**Available data**
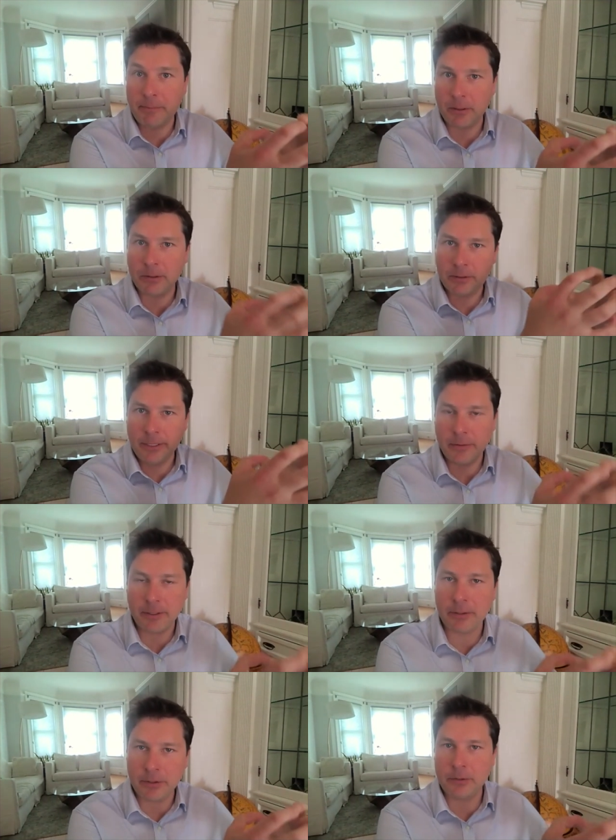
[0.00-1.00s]
or
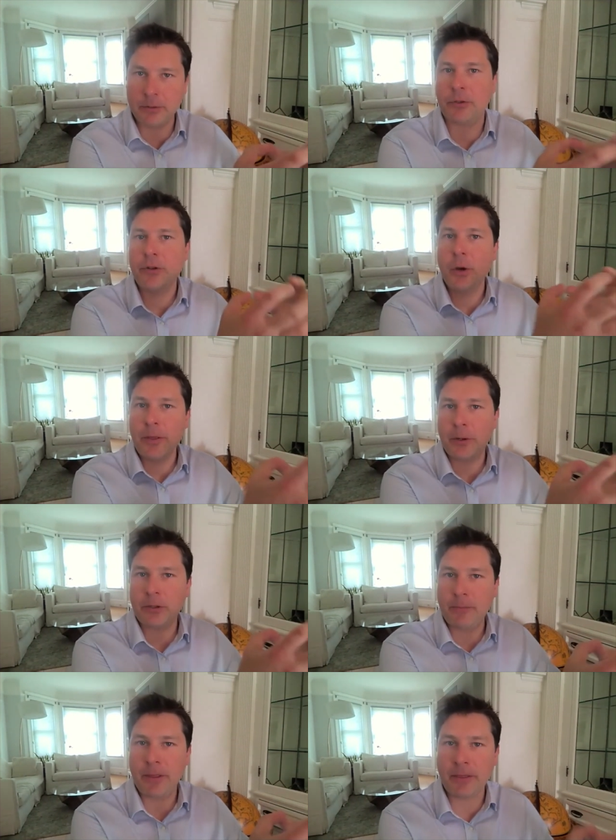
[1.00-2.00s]
you just know that there's
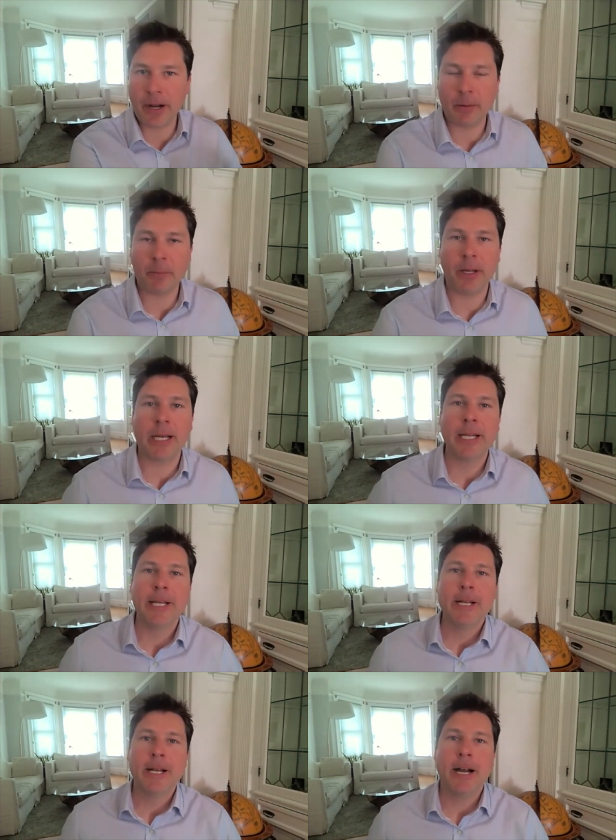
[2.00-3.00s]
something there. But
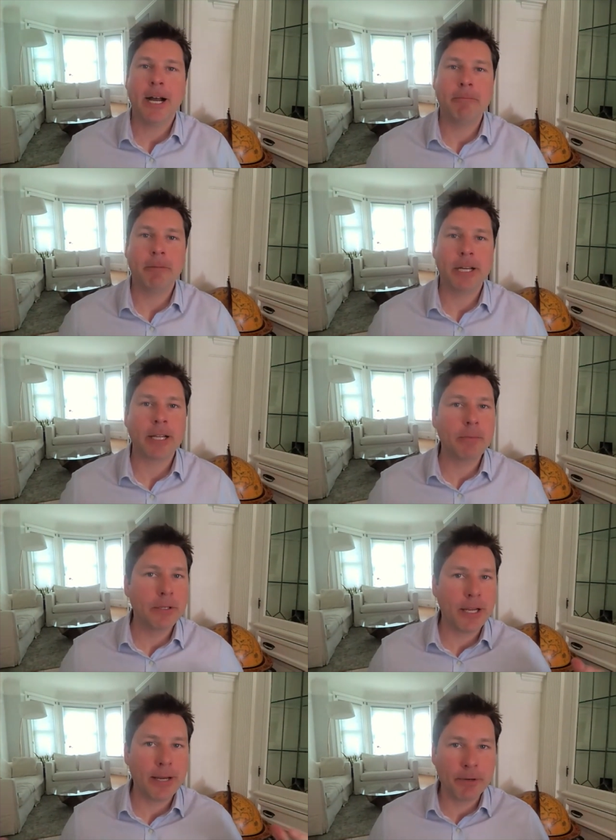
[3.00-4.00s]
when it comes
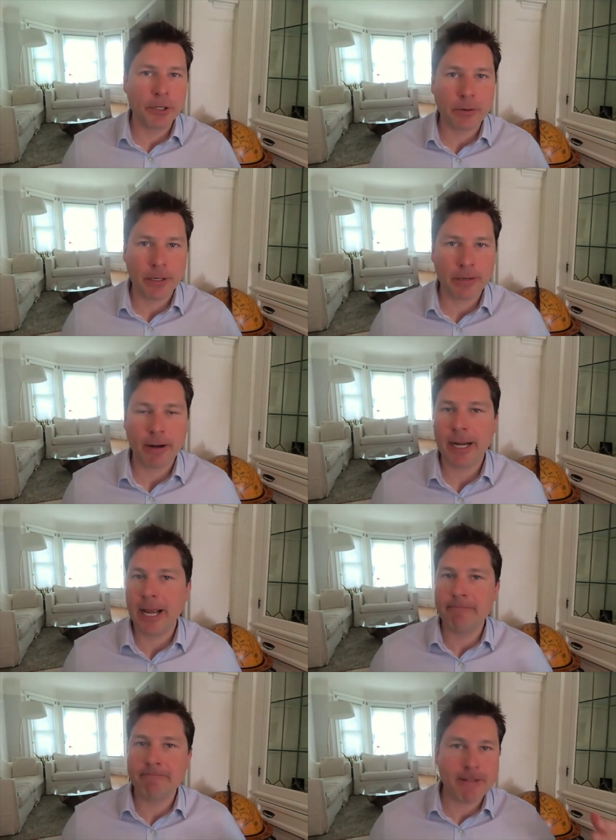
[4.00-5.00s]
to imagery, right,
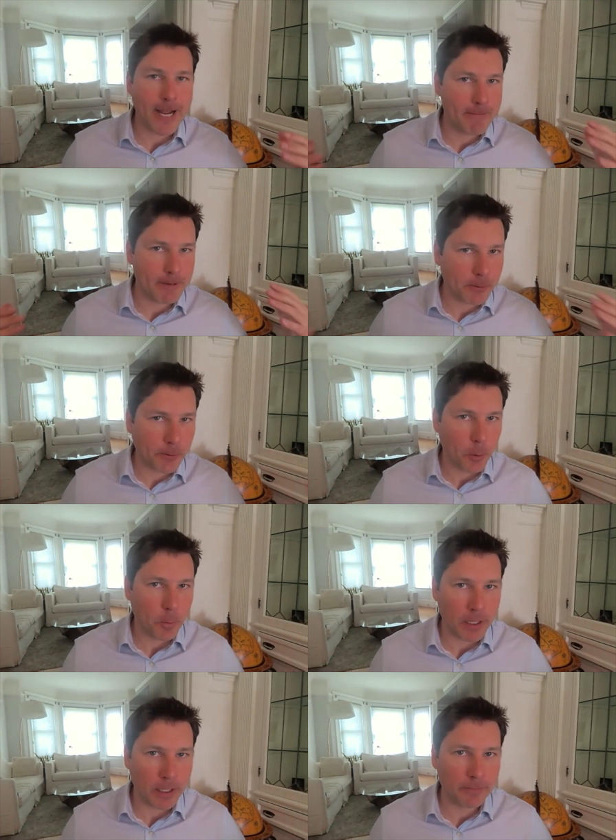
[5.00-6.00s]
I'm
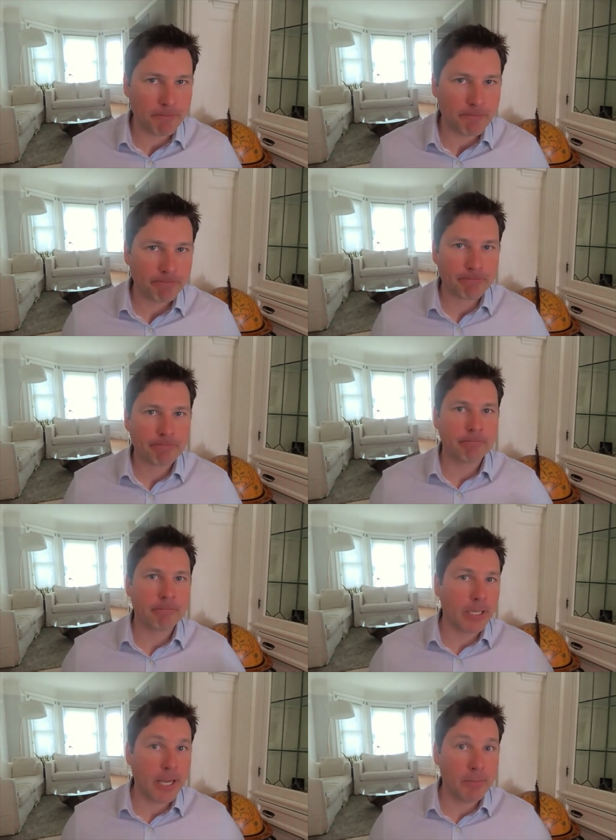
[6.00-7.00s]
assuming,
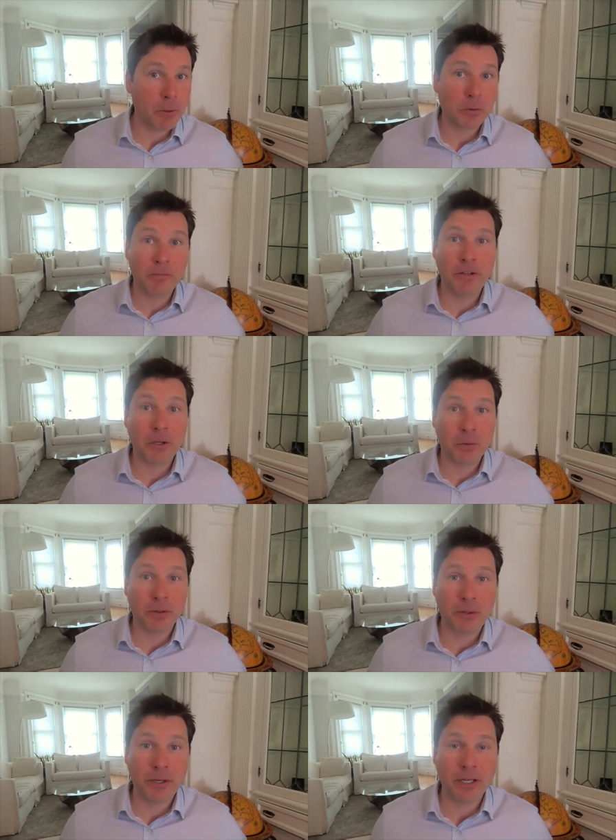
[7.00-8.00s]
again, most of the videos we
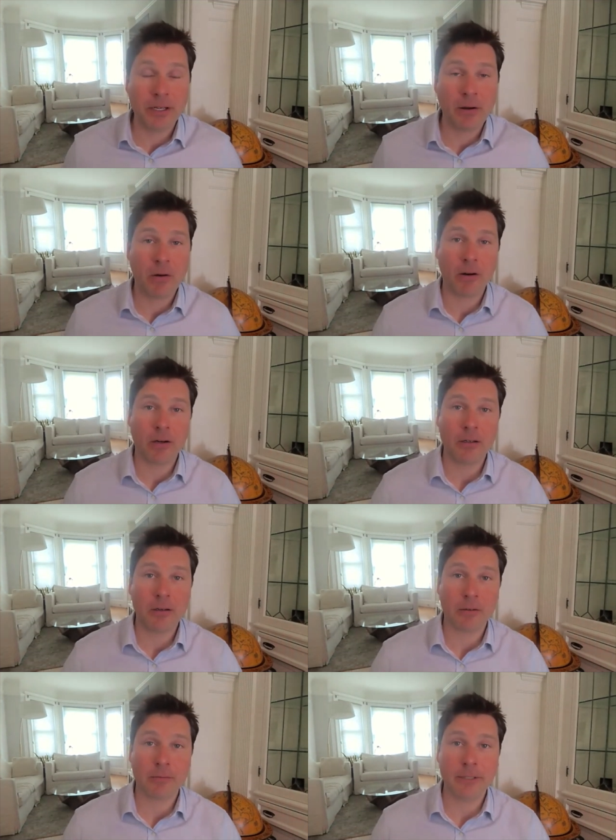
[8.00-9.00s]
see
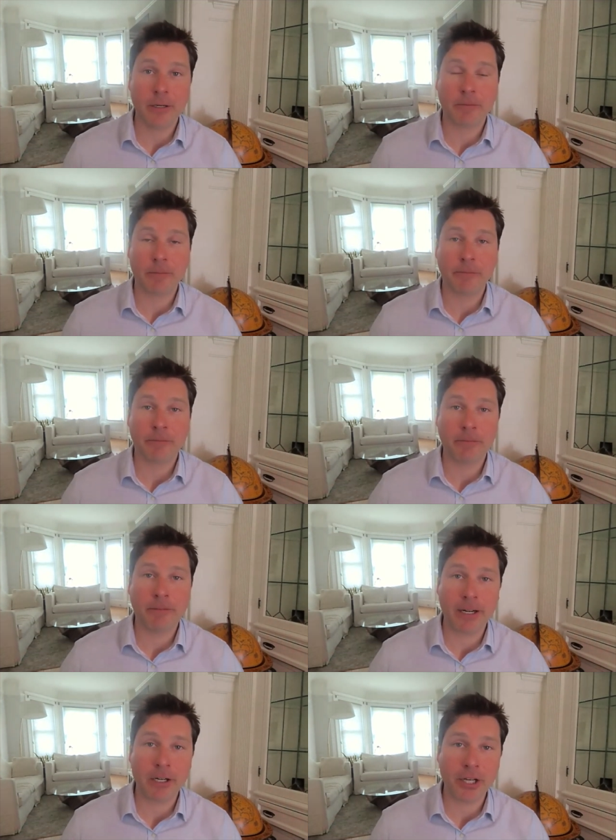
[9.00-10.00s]
are from
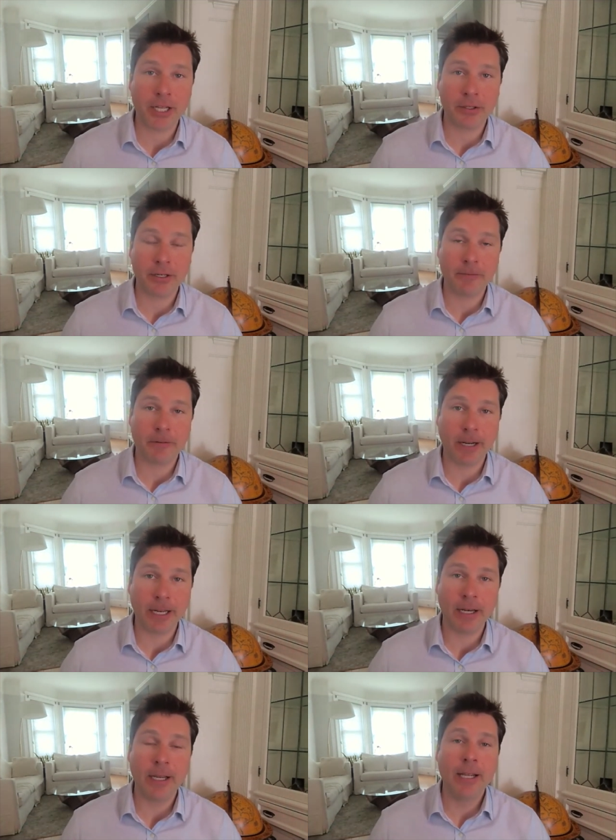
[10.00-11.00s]
fighter jets and infrared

**Assignment**
Pictures aside, reproduce all of the material above without alteration.

**Exercise answer**
[0.00-1.00s]
or
[1.00-2.00s]
you just know that there's
[2.00-3.00s]
something there. But
[3.00-4.00s]
when it comes
[4.00-5.00s]
to imagery, right,
[5.00-6.00s]
I'm
[6.00-7.00s]
assuming,
[7.00-8.00s]
again, most of the videos we
[8.00-9.00s]
see
[9.00-10.00s]
are from
[10.00-11.00s]
fighter jets and infrared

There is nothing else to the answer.